Across the whole listing, return each line exactly, with no images included.

**Material for this task:**
═══
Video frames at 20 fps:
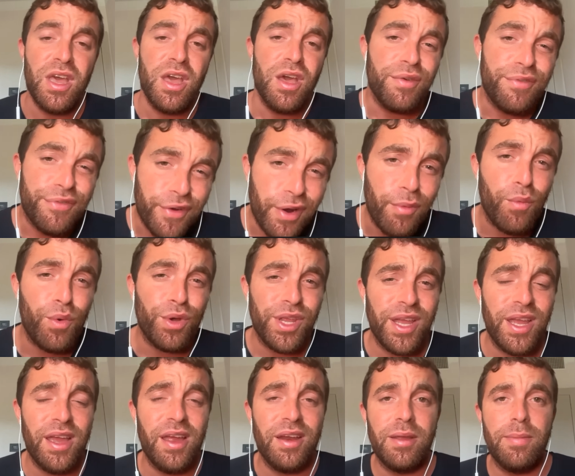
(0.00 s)
From what I
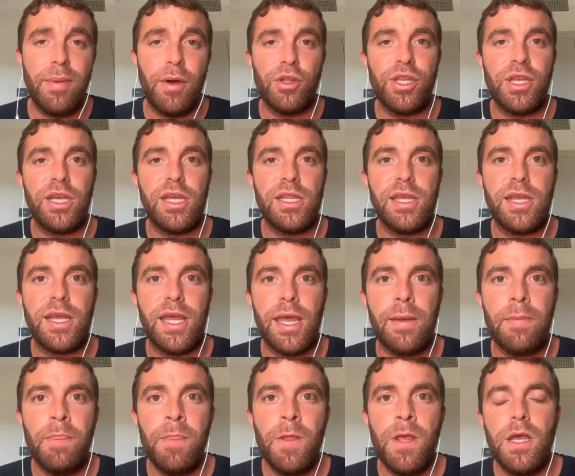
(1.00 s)
heard about
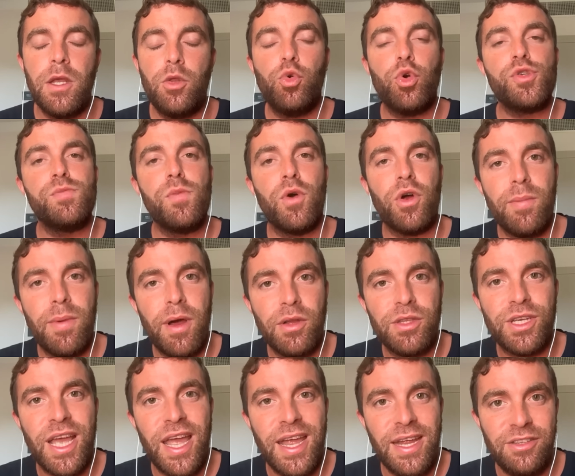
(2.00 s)
Ekitike, it was more
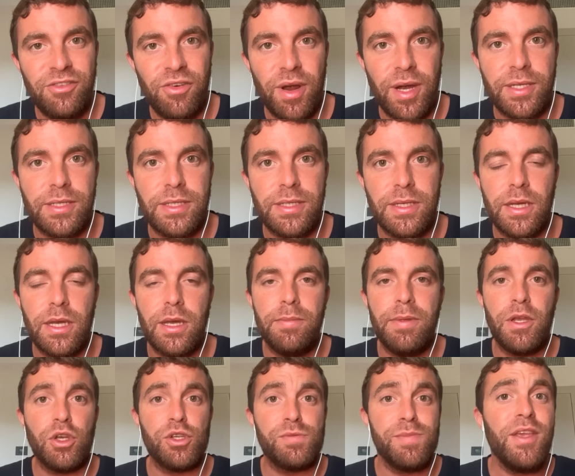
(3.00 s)
about Eintracht,
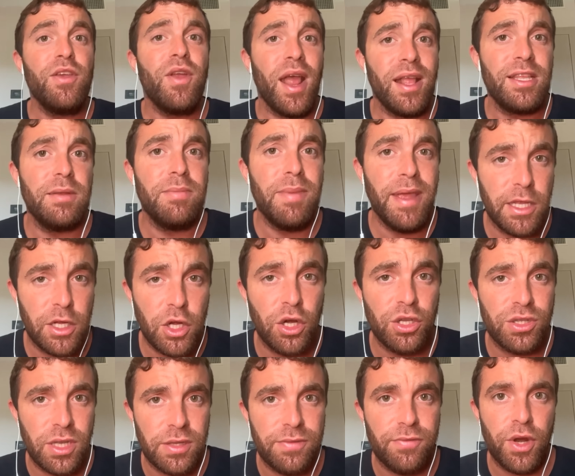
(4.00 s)
because Man United made
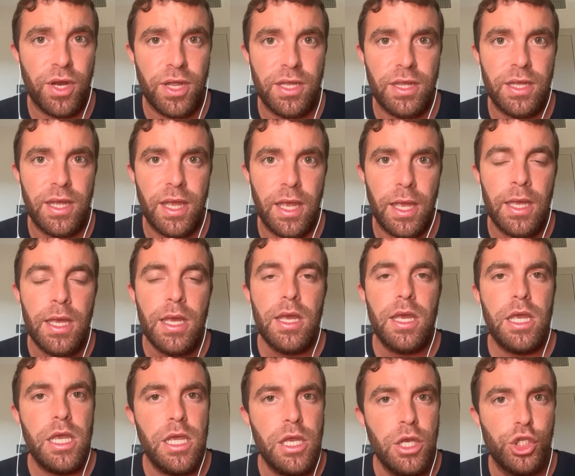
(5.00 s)
contact for Ekitike
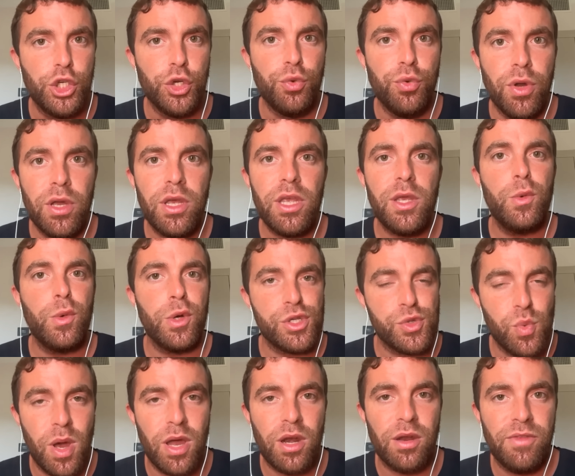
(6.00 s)
in June. He was
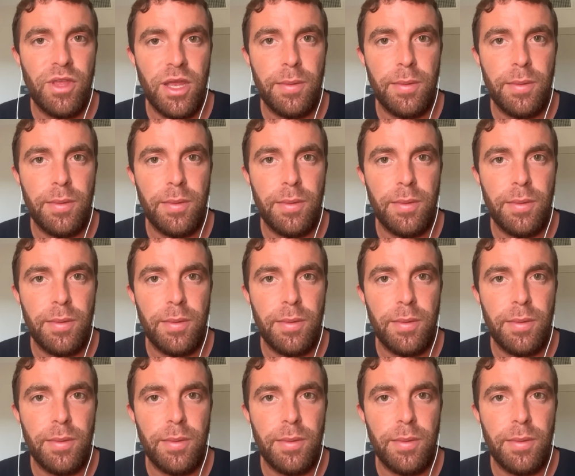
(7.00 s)
one of their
═══
**Your response:**
Video frames at 20 fps:
(0.00 s)
From what I
(1.00 s)
heard about
(2.00 s)
Ekitike, it was more
(3.00 s)
about Eintracht,
(4.00 s)
because Man United made
(5.00 s)
contact for Ekitike
(6.00 s)
in June. He was
(7.00 s)
one of their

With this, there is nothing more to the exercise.